Friday, May 6, 2011

The Fifth Rule - Gripping Realism

Gripping realism.

I devoured Don Aker’s The Fifth Rule and must confess, I didn’t realize it’s the sequel to The First Stone, which I sooo plan to get and read. Honestly, though The Fifth Rule was totally complete on its own. I sat down at 8pm and finished it at 11:30pm because I couldn’t stop reading!

The story is about a former young offender, Reef Kennedy, who goes from Calgary, where’s he’s working as a construction worker trying to start over back to Halifax to attend the funeral of his mentor, Frank Colville. Once home Reef gets sucked back into the Halifax drama. It’s been a year since he left but during that time he’s thought of one person, daily – Leeza, the girl he met while doing volunteer hours at a rehabilitation centre who also turned out to be the victim of that first stone he threw that caused a motor vehicle accident.

I loved the layers woven into this tight-knit realistic, in-your-face story. Leeza, who is trying to find herself but unable because of her mother’s over-protectiveness, is struggling with fitting in at Dalhousie University for her first year. Then when her step-dad steps back into the picture things get even more complicated.

Circumstances unfold to pull Leeza and Reef back together, and old memories resurface for both of them. When an eager political crusader plans to shut down Reef’s former group home things quickly escalate.

It’s not often I pick out my favourite lines in a book, but I’ve got a few that really jumped out at me.

This is from Leeza – “But that period of her life is over and her memory of it no longer brings the pain it once did. Sure, a melancholy every now and then – when she allows it – a sense of loss that still tugs at her, but the pain is behind her, like that car cruising south on Connaught.” – OMG these sentences sucked me into Leeza and I totally got how Leeza felt.

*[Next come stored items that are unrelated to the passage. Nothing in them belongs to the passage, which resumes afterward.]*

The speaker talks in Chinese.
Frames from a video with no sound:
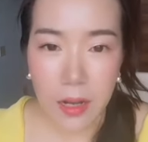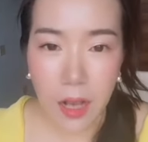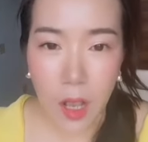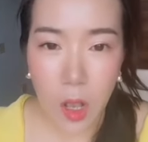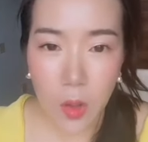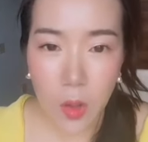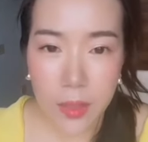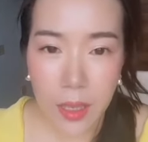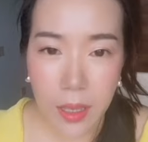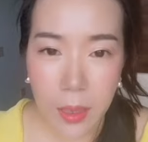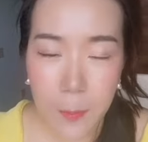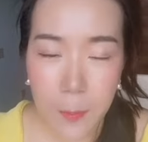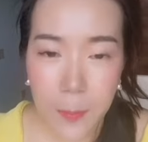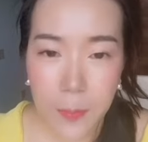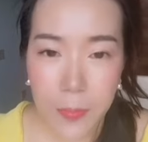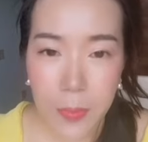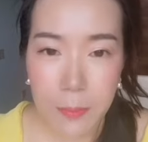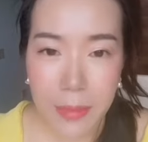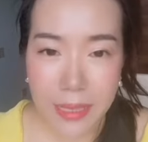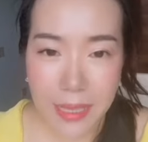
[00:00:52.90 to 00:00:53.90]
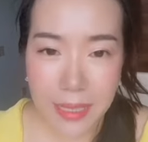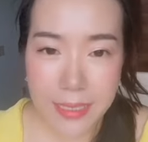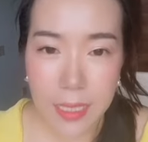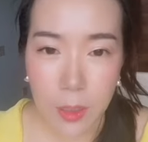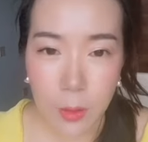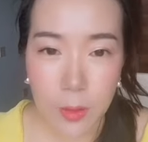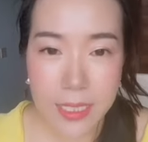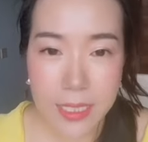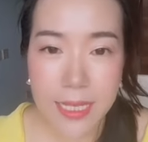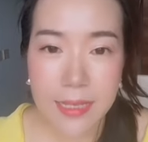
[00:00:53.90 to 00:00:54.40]
然后呢，把他
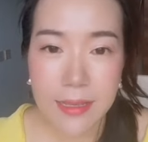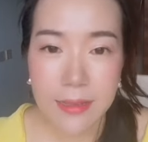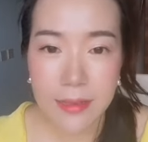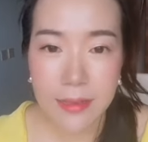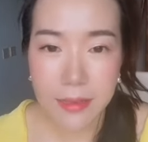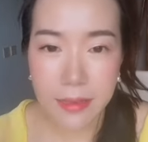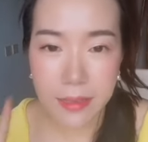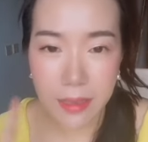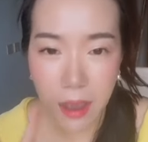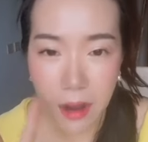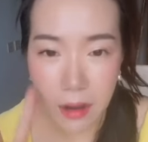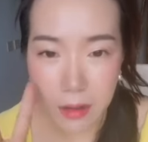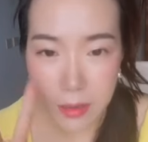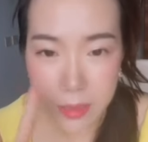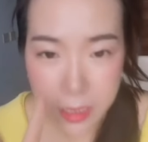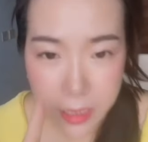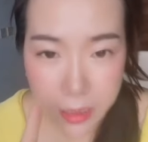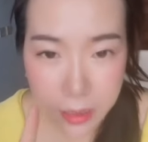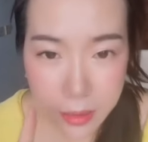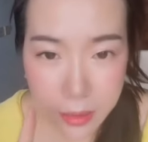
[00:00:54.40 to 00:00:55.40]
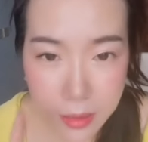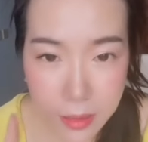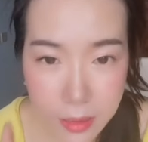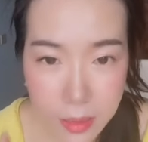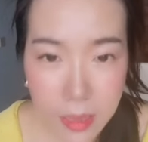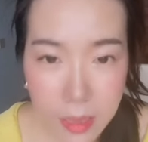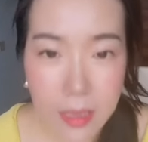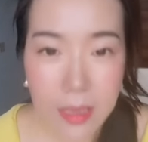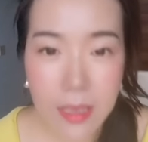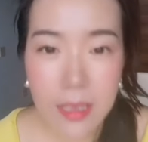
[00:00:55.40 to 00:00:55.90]
捡回家的第二天。
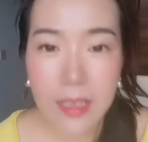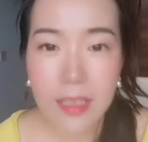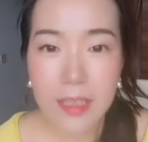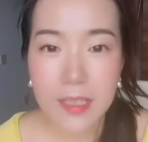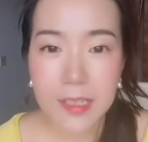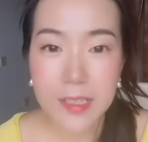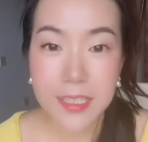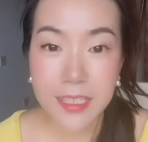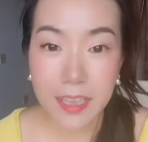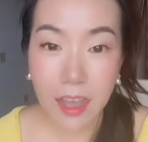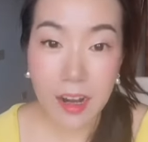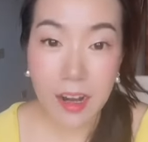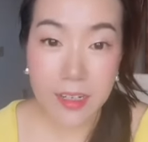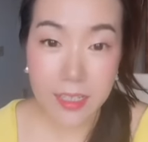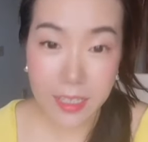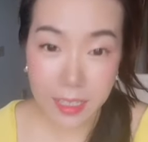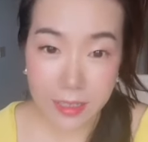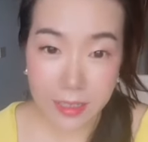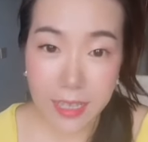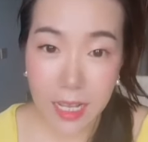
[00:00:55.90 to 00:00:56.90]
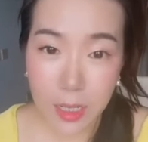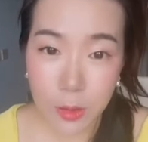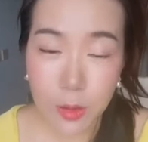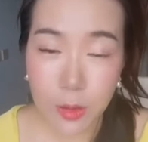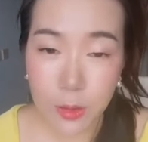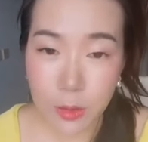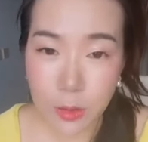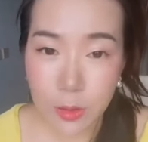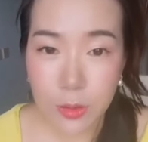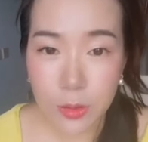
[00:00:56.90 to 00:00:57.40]
第二天，大
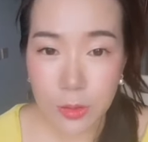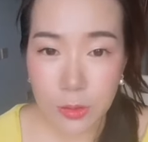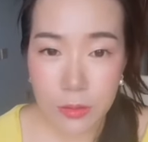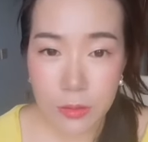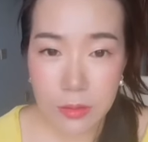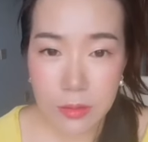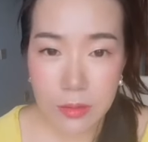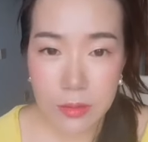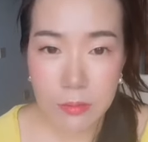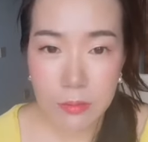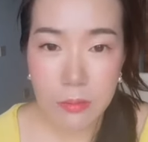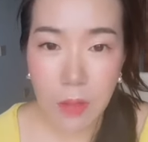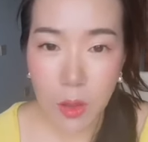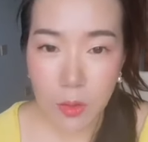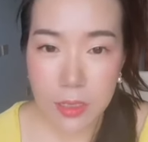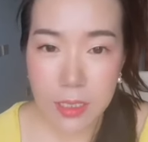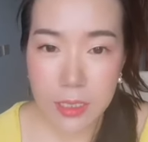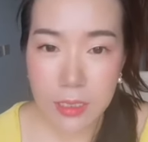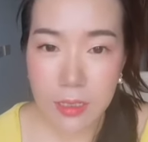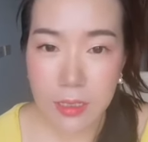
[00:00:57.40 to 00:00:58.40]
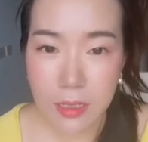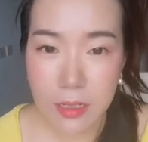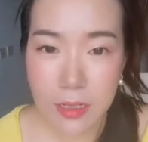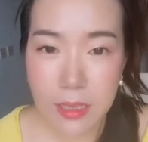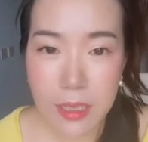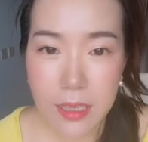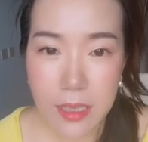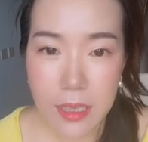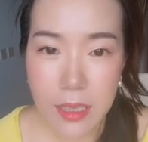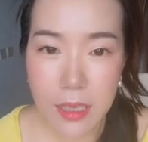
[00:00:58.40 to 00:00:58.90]
壮就貌似得
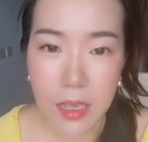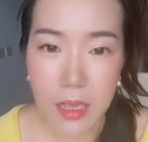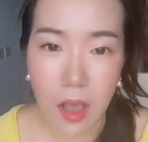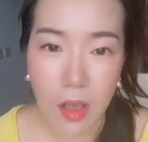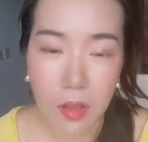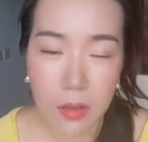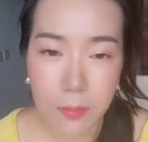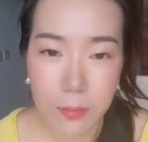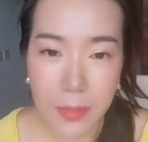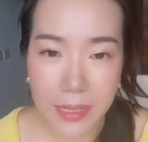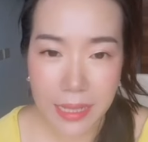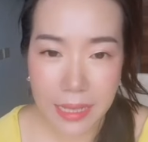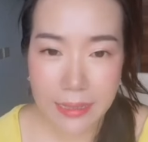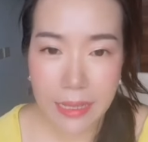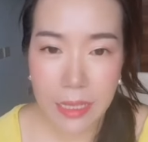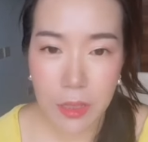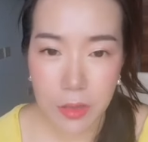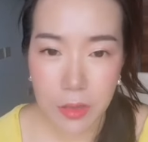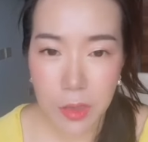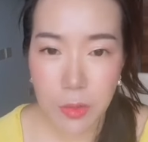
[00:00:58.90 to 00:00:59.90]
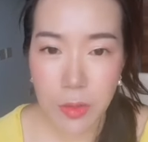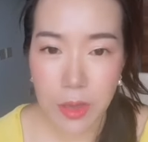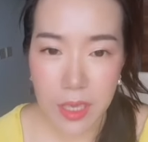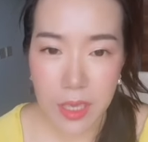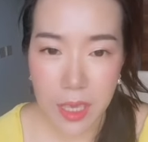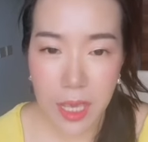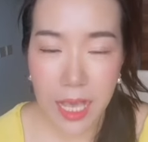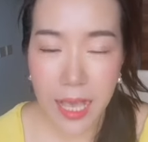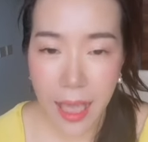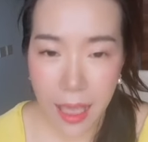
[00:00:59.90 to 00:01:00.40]
了细小，把他带到医院
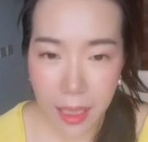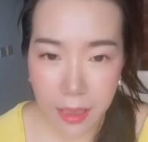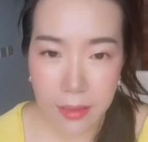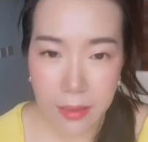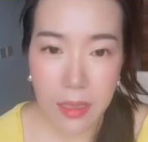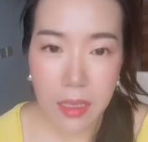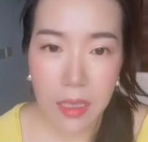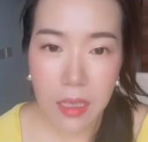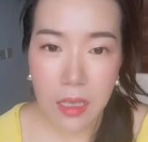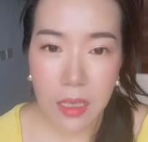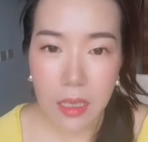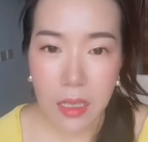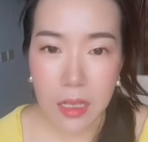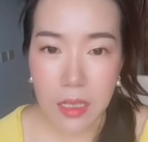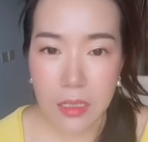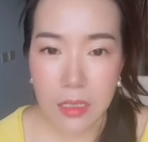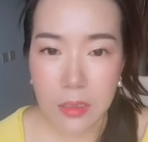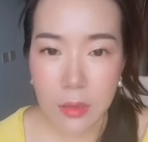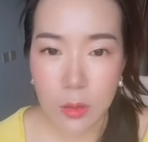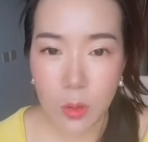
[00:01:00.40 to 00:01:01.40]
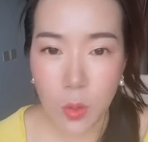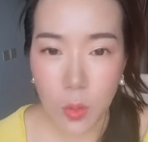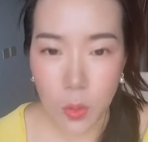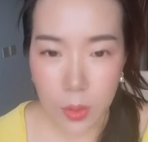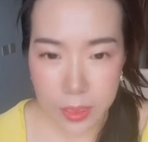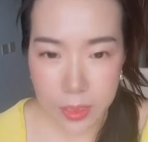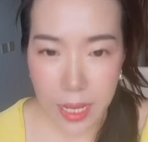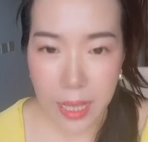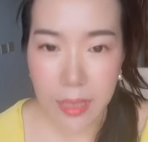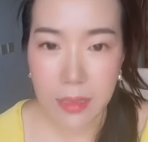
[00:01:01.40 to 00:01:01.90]
一看，呃，
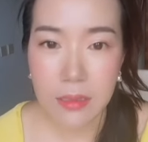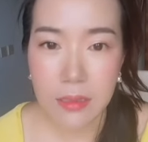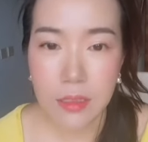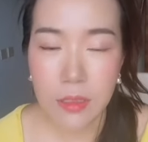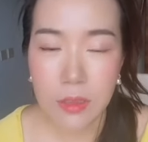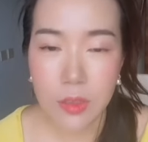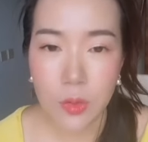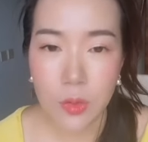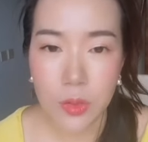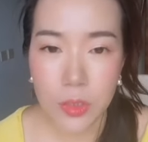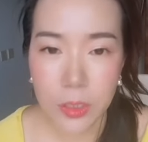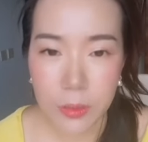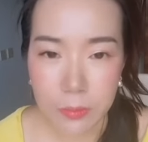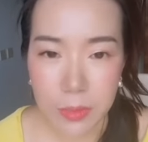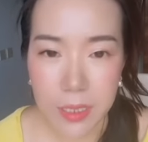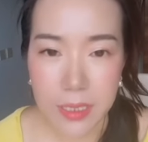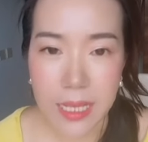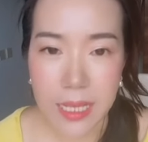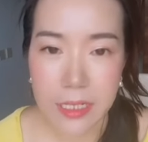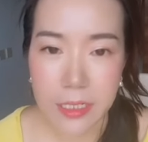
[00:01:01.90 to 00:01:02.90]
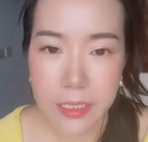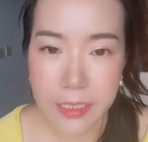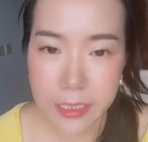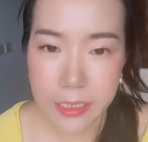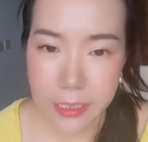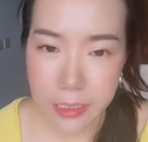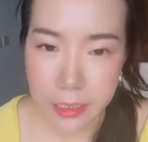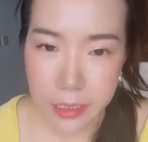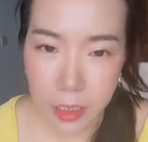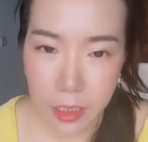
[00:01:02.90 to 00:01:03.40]
果然就证明他是
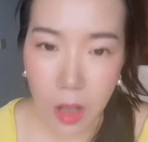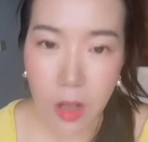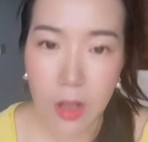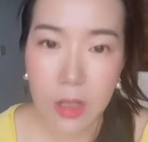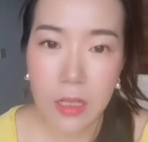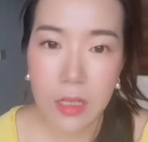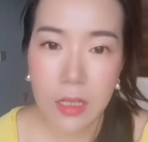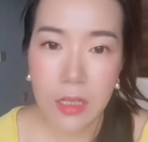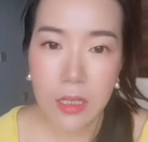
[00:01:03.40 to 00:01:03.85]
细小。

From Reef – “The boy in his head wears too-short jeans and a second-hand T-shirt washed so many times it’s nearly transparent. The words being muttered, though, are much the same: dummy, numbskull, and a string of others the man snarls every time he’s reminded that his illegitimate grandson breathes the same air he does.” – That sums up an entire childhood for me.

I don’t want to give the entire plot away but I urge anyone wanting to read a YA-Adult crossover novel to read this book.